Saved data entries
====

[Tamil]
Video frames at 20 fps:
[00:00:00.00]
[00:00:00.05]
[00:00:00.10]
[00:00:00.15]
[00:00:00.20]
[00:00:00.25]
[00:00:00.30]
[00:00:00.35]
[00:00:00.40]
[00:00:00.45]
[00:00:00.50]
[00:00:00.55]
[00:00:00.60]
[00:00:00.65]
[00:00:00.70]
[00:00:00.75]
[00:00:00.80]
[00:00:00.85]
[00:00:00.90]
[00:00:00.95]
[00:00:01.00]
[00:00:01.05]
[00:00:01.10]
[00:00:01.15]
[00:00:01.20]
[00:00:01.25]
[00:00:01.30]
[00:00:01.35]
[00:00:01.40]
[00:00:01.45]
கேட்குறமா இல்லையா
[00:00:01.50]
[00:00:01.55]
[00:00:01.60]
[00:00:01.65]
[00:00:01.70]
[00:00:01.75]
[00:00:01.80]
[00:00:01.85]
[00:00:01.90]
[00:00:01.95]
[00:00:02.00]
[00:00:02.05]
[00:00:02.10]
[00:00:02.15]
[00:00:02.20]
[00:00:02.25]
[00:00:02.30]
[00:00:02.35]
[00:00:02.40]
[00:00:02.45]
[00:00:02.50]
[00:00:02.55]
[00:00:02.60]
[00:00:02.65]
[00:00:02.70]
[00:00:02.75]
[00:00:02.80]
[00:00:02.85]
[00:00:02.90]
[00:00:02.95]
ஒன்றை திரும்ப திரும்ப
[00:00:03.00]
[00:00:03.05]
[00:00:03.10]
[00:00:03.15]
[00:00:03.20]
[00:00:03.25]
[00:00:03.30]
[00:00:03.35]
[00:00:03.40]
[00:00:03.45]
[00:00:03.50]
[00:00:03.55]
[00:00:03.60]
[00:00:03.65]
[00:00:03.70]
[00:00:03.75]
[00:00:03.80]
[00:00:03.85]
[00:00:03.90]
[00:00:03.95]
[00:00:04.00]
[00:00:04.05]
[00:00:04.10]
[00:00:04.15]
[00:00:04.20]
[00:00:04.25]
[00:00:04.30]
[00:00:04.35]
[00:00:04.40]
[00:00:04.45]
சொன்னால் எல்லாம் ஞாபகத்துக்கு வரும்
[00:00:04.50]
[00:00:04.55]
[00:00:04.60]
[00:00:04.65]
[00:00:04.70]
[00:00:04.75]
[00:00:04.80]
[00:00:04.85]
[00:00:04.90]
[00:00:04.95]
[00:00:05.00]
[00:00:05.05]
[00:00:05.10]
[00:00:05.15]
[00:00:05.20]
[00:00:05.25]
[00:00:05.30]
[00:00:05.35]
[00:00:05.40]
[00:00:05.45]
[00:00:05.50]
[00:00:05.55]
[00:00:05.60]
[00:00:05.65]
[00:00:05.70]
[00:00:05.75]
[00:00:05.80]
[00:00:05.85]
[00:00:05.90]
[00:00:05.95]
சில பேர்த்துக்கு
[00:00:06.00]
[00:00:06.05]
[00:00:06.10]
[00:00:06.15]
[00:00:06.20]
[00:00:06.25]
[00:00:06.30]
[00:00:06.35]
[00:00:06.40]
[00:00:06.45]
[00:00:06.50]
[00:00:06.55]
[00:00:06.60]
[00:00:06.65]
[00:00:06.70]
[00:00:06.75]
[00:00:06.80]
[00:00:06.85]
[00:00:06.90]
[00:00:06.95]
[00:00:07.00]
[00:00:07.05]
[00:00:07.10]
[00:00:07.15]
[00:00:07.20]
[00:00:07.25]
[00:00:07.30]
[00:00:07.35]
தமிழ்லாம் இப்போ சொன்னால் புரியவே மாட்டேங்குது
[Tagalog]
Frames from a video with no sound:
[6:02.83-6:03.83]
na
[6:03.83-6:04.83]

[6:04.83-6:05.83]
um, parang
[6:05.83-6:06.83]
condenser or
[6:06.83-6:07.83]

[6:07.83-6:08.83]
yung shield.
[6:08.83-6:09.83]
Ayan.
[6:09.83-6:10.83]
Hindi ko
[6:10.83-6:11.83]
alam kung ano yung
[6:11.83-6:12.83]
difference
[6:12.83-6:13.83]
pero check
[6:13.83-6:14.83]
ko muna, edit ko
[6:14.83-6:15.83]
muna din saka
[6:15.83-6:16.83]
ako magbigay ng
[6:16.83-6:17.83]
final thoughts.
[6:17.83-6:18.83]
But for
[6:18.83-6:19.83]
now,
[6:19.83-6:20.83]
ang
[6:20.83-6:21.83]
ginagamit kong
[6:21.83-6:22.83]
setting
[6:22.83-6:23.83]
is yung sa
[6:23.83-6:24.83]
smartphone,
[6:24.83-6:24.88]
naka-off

====

• TASK TO CARRY OUT
Up to and including the line with "[00:00:02.15]", restate the records above word for word from the very first line.

• TASK OUTPUT
[Tamil]
Video frames at 20 fps:
[00:00:00.00]
[00:00:00.05]
[00:00:00.10]
[00:00:00.15]
[00:00:00.20]
[00:00:00.25]
[00:00:00.30]
[00:00:00.35]
[00:00:00.40]
[00:00:00.45]
[00:00:00.50]
[00:00:00.55]
[00:00:00.60]
[00:00:00.65]
[00:00:00.70]
[00:00:00.75]
[00:00:00.80]
[00:00:00.85]
[00:00:00.90]
[00:00:00.95]
[00:00:01.00]
[00:00:01.05]
[00:00:01.10]
[00:00:01.15]
[00:00:01.20]
[00:00:01.25]
[00:00:01.30]
[00:00:01.35]
[00:00:01.40]
[00:00:01.45]
கேட்குறமா இல்லையா
[00:00:01.50]
[00:00:01.55]
[00:00:01.60]
[00:00:01.65]
[00:00:01.70]
[00:00:01.75]
[00:00:01.80]
[00:00:01.85]
[00:00:01.90]
[00:00:01.95]
[00:00:02.00]
[00:00:02.05]
[00:00:02.10]
[00:00:02.15]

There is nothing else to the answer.